At the recently concluded 20th Congress of the Chinese Communist Party (CCP), the number of representatives of private entrepreneurs was reduced by nearly half from the already small number 10 years ago—the latest sign that China’s economic system is moving back toward a planned economy version 2.0, a modern model echoing the Mao era.
Of 2,296 party delegates at the 20th congress, only 18 were private entrepreneurs, compared to 27 at the 19th Congress in 2017 and 34 at the 18th Congress in 2012.
In a decade, the number of private entrepreneurs represented at the party congress has shrunk by nearly half, highlighting the fact that the CCP’s attitude toward private business owners is increasingly one of alienation and distrustfulness.

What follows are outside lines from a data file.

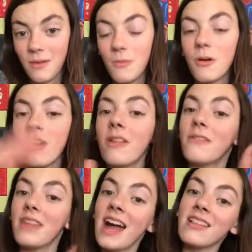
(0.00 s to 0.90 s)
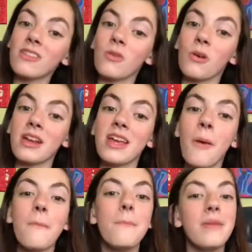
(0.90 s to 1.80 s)
Moral of that story,
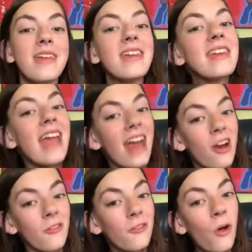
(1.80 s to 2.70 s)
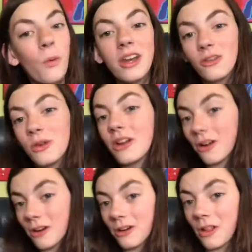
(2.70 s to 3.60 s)
be careful when doing
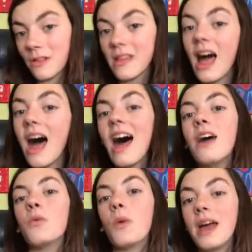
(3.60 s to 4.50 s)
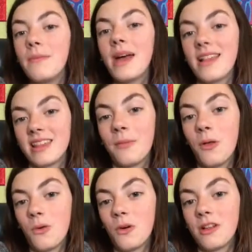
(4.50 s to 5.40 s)
hurdles on wet
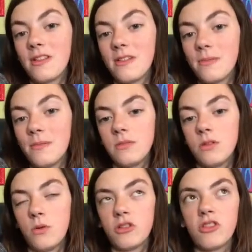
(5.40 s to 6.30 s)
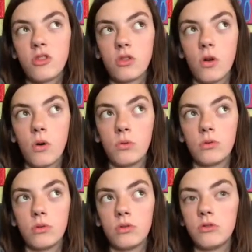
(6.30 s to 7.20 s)
basketball courts. Or just don't
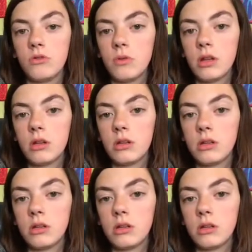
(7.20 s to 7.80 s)
do it.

The communist regime in recent years has doubled down on suppressing the private economy, leading to a deteriorating business environment.

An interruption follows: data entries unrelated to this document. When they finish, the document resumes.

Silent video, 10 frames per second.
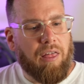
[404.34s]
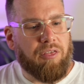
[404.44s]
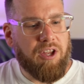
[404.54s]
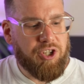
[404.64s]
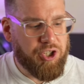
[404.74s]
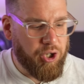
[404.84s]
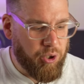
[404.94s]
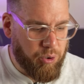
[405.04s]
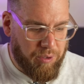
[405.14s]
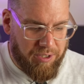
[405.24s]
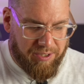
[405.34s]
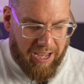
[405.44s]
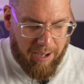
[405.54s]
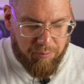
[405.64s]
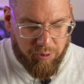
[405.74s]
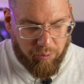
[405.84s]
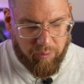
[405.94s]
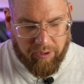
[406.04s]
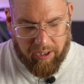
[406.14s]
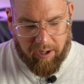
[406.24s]
This shoe is
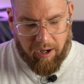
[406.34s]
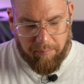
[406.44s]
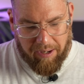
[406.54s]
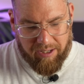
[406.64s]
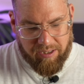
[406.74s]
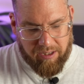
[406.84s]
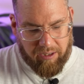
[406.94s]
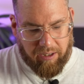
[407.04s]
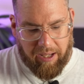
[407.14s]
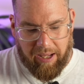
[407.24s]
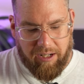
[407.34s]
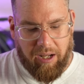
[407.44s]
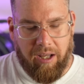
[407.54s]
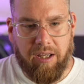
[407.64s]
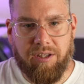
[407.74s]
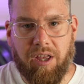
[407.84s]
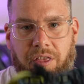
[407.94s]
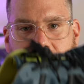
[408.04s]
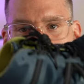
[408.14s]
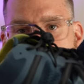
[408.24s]
absolutely amazing. It is
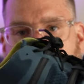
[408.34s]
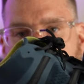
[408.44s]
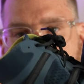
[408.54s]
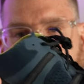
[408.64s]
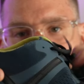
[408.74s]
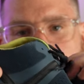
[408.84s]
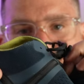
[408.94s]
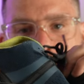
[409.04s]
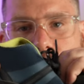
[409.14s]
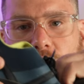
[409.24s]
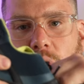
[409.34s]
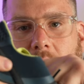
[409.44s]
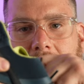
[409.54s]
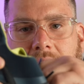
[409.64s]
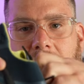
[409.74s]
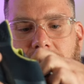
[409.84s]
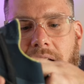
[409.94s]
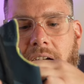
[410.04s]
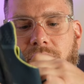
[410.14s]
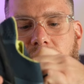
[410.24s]
the most flexible shoe I have
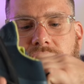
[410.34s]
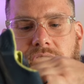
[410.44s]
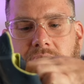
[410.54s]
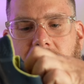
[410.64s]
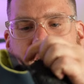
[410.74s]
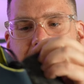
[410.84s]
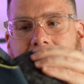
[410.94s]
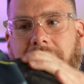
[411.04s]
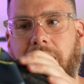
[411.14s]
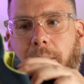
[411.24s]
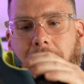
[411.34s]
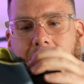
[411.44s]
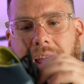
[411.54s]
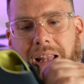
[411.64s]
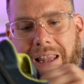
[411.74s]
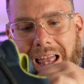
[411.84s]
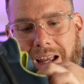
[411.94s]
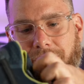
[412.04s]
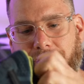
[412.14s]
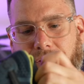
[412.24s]
ever seen in my
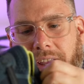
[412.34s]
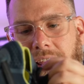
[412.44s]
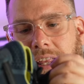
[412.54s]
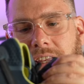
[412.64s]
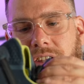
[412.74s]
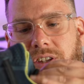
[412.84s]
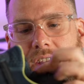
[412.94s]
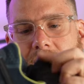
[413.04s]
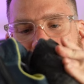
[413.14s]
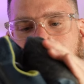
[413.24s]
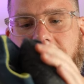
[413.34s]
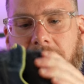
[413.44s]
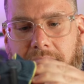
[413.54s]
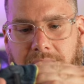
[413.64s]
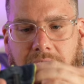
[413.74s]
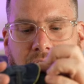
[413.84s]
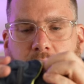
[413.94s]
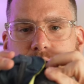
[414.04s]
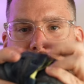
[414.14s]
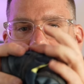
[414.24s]
life. It is insane.
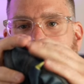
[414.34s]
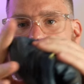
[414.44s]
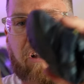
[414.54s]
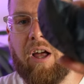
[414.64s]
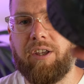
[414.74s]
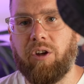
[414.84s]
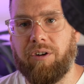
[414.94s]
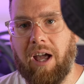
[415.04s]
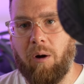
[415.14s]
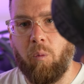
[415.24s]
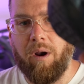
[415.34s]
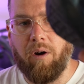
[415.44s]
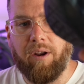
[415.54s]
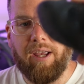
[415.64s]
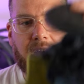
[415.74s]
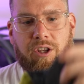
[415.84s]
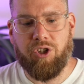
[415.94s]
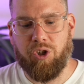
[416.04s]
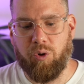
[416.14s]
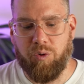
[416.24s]
You feel like you're not wearing any
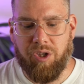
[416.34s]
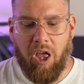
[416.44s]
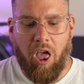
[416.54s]
shoes.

In the 1980s, former communist party leader Deng Xiaoping’s government parted with the state-planned economic model of his predecessor Mao Zedong and implemented a policy of “reform and opening up,” allowing the private sector, which had been quashed since the CCP can into power in 1949, to grow again, and capitalists and private property owners to join the party and even participate in its national party congresses.
Now, however, the CCP’s policies under Chinese leader Xi Jinping are again reversing back to a highly centralized model of political economic management from Mao’s era.

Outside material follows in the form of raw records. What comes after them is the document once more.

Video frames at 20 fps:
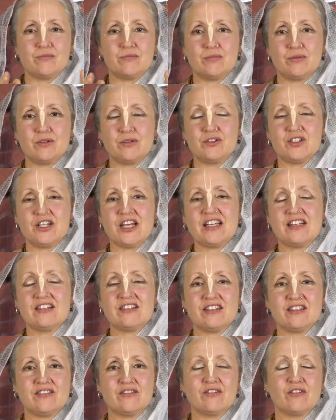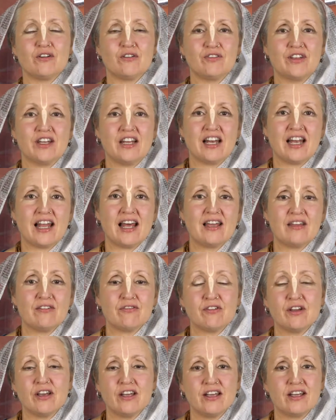projective of their
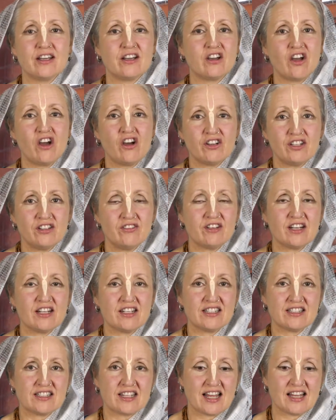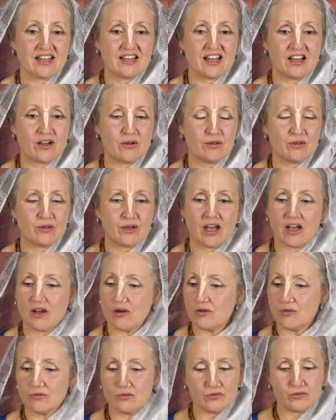life can't even understand
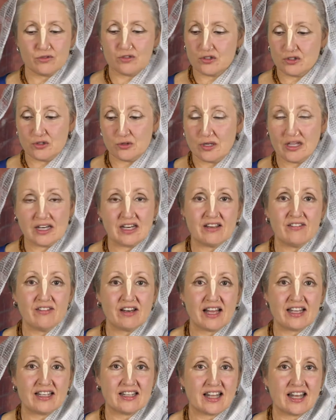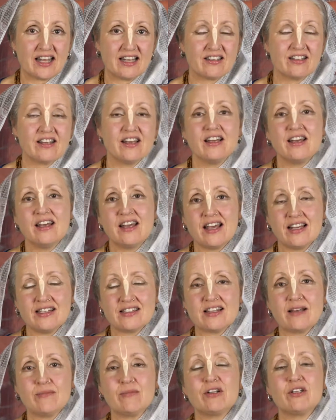how you can live like that. And
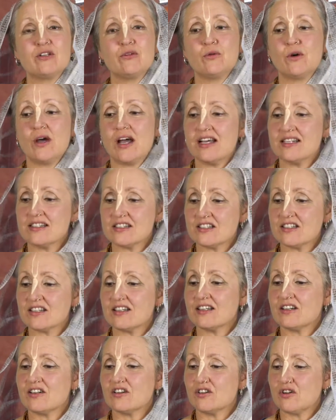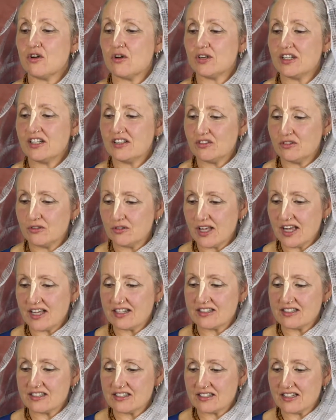somebody who has gone into
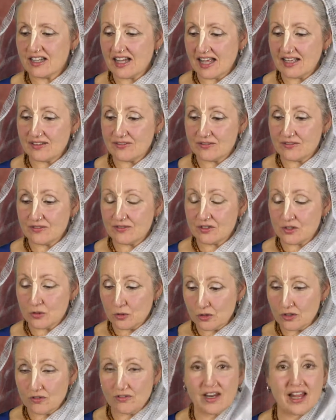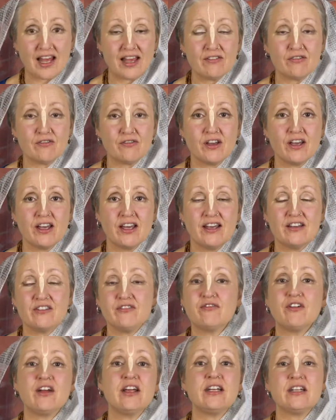that sort of life, it's
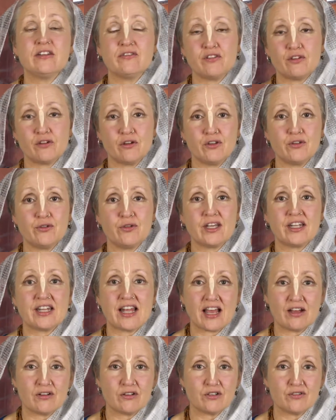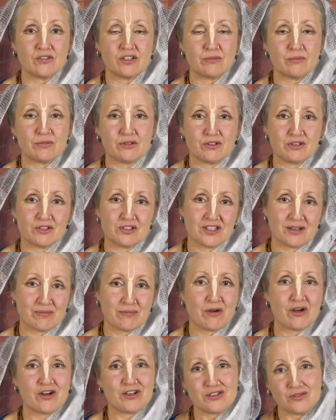very difficult to get out of it, because their
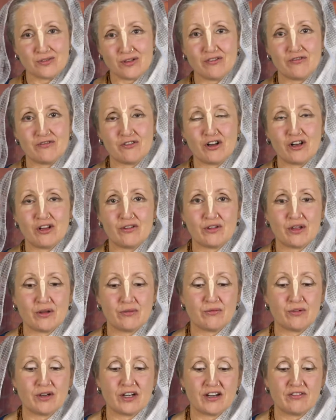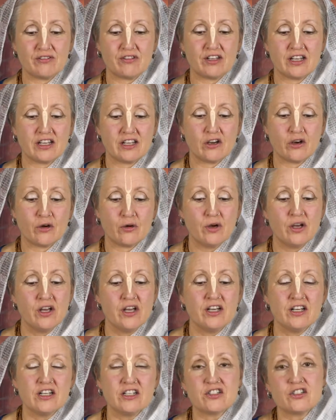past will follow them wherever they go.
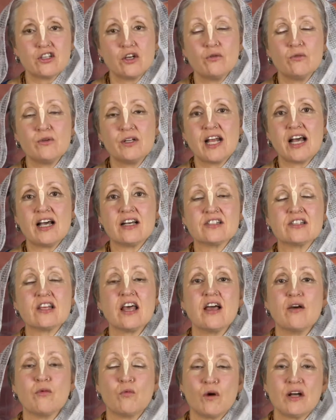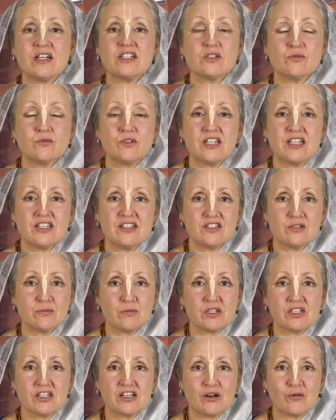And so with us, once we're in this
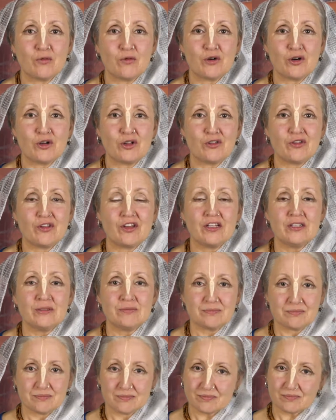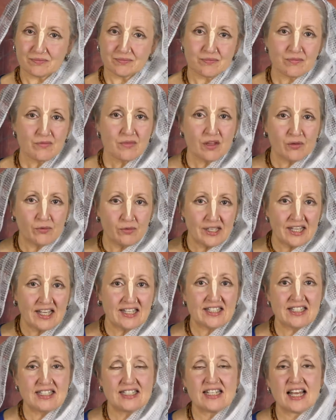material world, we get
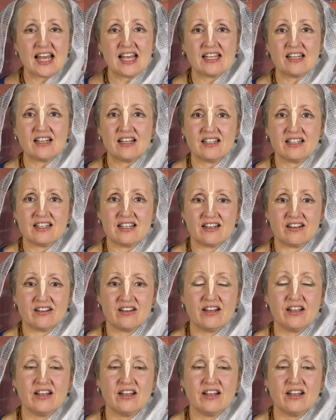entangled here.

“Universal ownership” means all of a nation’s resources are monopolized and deployed by the ruling party, which is a necessary component of all socialist systems.
“This is China’s planned economy to version 2.0, an enhanced and upgraded version of the planned economy,” Xie Tian, a professor in business and marketing at the University of South Carolina, Aiken, told The Epoch Times.
The so-called “new pattern” may refer to a coming planned economy and state monopoly model.
In the 20th Party Congress report, Xi reiterated strengthening the domestic cycle as part of economic plans for the next five years.
The moves triggered concerns that the CCP regime may return to its old ways of a planned economy, with the domestic cycle described as having characteristics like “closed-door” and “self-sufficiency.”
The CCP is attempting to redistribute the wealth accumulated by large private enterprises in China over the years “opening up” by means of promoting a “common wealth.”
The private sector, therefore, will likely face further directives from the new CCP leadership. Over the past years, Beijing has issued a raft of restrictions for high-tech private companies, private real estate developers, and the after-school tutoring industry, preventing them from going public to gain strength through investment.